Un caseificio nel Sahara "verde" di 7000 anni fa

ROMA - Fattorie e allevamenti nel mezzo del deserto del Sahara di 7000 anni fa: nuovi reperti confermano per la prima volta la presenza di antichi insediamenti di pastori "pittori" in grado di lavorare il latte di vacca per renderlo "tollerabile" producendo burro, yogurt e formaggio.

Lo studio pubblicato in copertina da "Nature" - coordinata dall'università britannica di Bristol e con la partecipazione delle università di Milano e La Sapienza di Roma - si basa su una nuova tecnica di analisi che ha permesso di individuare contenuto e data di origine dei residui conservati in alcune ceramiche.

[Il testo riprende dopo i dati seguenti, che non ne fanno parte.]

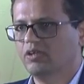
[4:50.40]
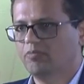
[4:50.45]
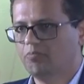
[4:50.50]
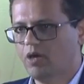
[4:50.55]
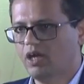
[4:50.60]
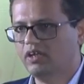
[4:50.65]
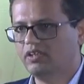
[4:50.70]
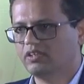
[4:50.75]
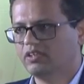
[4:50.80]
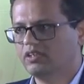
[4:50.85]

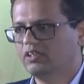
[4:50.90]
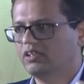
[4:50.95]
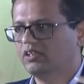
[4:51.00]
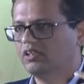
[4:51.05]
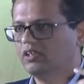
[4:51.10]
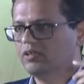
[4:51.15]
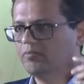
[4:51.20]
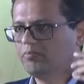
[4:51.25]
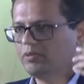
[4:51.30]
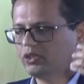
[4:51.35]

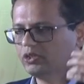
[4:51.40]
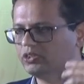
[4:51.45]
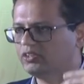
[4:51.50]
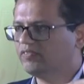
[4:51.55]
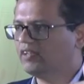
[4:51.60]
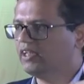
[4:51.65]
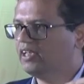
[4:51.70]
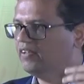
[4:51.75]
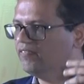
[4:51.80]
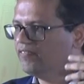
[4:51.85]
but because
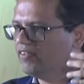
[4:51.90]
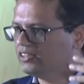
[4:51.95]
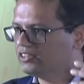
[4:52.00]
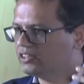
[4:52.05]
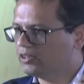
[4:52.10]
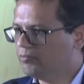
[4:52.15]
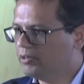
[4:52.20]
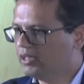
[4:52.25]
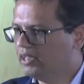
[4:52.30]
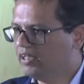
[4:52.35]
of the
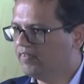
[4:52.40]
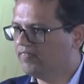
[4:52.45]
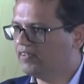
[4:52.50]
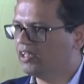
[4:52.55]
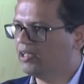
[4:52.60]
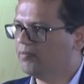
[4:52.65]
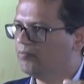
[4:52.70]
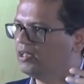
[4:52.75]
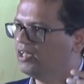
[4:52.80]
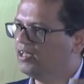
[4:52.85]
investor behavior
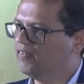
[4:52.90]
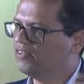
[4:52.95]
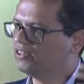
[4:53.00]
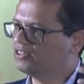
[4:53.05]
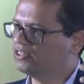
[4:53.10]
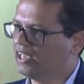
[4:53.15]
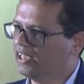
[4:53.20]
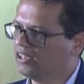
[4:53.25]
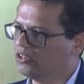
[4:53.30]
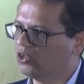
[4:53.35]
and behavior
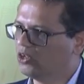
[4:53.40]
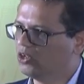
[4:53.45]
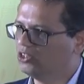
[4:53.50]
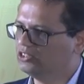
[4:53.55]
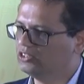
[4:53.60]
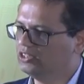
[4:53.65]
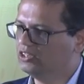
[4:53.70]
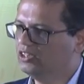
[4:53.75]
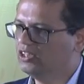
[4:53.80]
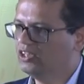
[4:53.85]

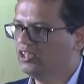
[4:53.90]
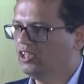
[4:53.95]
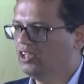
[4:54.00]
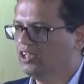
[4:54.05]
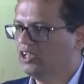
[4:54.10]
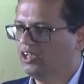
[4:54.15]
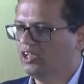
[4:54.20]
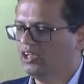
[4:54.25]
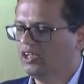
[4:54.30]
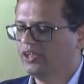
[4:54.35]
psychology,
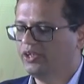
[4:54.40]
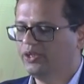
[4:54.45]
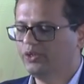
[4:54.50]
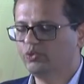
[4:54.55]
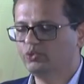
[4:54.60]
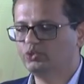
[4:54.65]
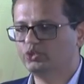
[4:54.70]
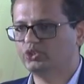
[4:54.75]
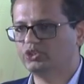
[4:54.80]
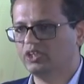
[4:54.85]

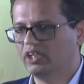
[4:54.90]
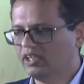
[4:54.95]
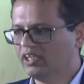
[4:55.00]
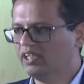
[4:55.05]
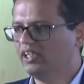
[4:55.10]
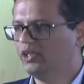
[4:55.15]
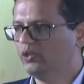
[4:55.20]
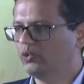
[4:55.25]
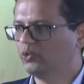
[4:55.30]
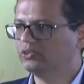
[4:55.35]
you
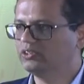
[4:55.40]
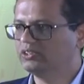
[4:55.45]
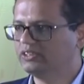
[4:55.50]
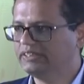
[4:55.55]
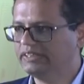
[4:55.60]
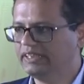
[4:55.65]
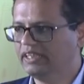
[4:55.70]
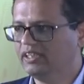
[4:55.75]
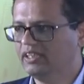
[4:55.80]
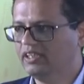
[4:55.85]
generally don't
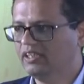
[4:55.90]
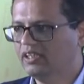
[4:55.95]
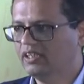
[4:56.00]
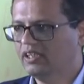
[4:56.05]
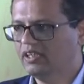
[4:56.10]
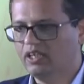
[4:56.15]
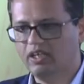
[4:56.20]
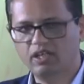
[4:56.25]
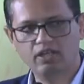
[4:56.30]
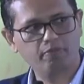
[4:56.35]
see
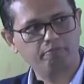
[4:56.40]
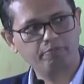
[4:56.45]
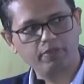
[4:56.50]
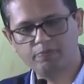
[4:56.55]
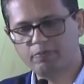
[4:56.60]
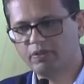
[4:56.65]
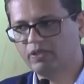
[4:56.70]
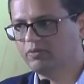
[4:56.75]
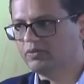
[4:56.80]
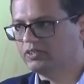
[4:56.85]
uh,
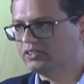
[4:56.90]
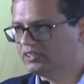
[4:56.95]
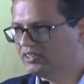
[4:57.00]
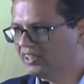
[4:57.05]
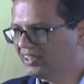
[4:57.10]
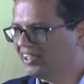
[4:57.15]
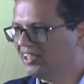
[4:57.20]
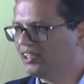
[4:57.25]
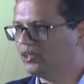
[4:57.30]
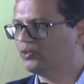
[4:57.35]
people
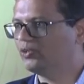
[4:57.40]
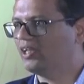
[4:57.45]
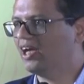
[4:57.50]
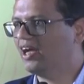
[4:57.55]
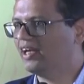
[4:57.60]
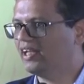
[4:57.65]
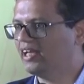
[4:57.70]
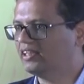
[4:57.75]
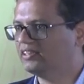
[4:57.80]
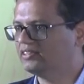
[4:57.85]
sticking to
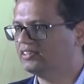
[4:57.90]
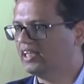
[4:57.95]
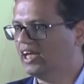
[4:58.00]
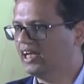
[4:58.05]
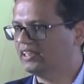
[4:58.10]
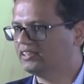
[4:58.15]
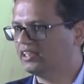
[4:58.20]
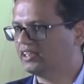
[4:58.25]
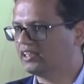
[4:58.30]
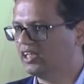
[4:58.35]
that as
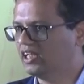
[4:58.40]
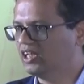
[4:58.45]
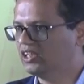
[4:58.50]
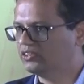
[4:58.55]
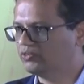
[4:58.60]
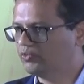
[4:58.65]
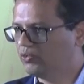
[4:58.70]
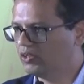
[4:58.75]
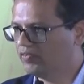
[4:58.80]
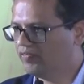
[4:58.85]
asset
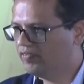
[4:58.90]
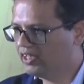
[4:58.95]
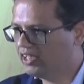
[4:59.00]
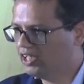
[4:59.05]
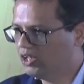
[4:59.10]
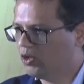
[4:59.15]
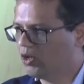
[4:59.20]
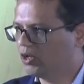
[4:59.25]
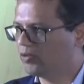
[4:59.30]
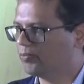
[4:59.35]
class for a very
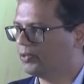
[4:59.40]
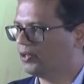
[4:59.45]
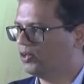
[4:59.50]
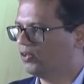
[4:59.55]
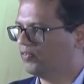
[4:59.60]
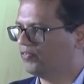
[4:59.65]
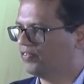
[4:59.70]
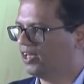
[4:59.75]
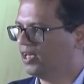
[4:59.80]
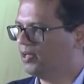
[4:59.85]
long period
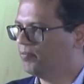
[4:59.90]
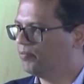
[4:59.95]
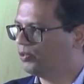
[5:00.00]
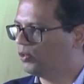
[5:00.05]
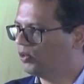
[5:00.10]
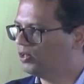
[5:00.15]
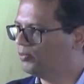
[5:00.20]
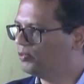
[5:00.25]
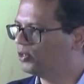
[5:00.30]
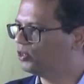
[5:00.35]
of time
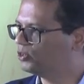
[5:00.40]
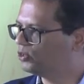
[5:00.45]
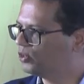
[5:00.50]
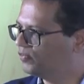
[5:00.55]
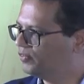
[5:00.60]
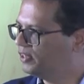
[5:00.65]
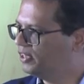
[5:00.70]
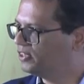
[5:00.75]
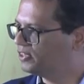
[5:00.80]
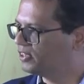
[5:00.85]
purely because
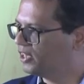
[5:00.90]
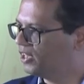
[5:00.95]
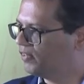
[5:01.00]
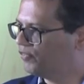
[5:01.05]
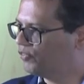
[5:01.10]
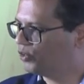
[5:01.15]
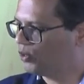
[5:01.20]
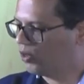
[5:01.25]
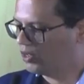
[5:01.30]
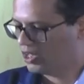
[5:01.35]
of these kind
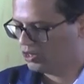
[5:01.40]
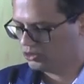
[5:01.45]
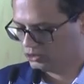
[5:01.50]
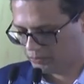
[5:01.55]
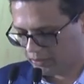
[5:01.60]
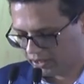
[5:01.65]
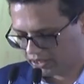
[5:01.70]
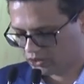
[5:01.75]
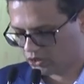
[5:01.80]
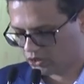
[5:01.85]
of drawdowns, big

"Siamo riusciti a identificare la funzione e datare alcuni piccoli frammenti ritrovati nel Sahara", ha spiegato Savino di Lernia, dell'Università La Sapienza e uno dei responsabili dello studio. "Si trattava di contenitori utilizzati per la lavorazione del latte e sono i più antichi reperti di questo tipo ritrovati in Africa". La ricerca è riuscita a stabilire che risalgono al 5200 a.C. i residui dei materiali grassi dovuti alla trasformazione in burro, yogurt o formaggio.

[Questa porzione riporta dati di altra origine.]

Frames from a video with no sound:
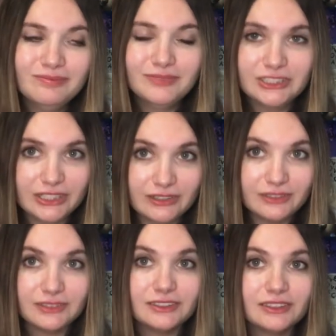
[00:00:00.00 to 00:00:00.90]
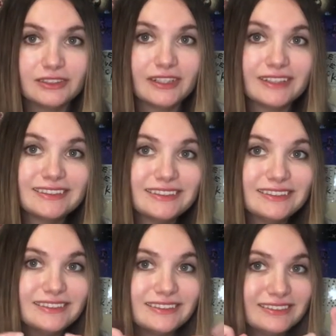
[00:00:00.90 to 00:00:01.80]
shout out to you guys.
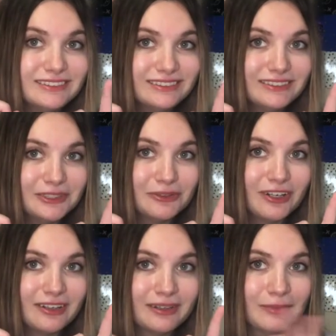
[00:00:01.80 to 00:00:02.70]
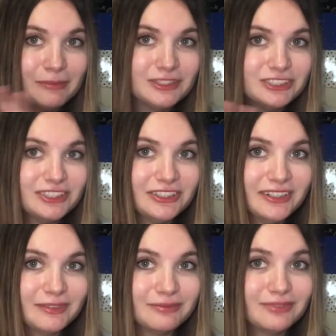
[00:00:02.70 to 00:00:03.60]
You rock. I'm not mentioning your
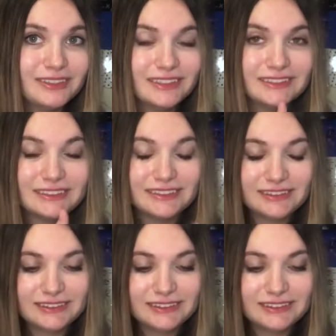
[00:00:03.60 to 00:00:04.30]
name because,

La scoperta fa slittare molto indietro nel tempo l'epoca nella quale sono nati i primi villaggi di agricoltori e allevatori, e suggerisce che il latte potesse essere così consumato, nonostante l'intolleranza al lattosio di quelle popolazioni. "Abbiamo sempre immaginato l'esistenza di attività pastorizia testimoniata da alcune immagini rupestri molto esplicative,- ha proseguito di Lernia, - ma fino ad ora non si era trovato il modo di datare questi allevamenti, e non era inoltre possibile conoscere l'uso di questi animali".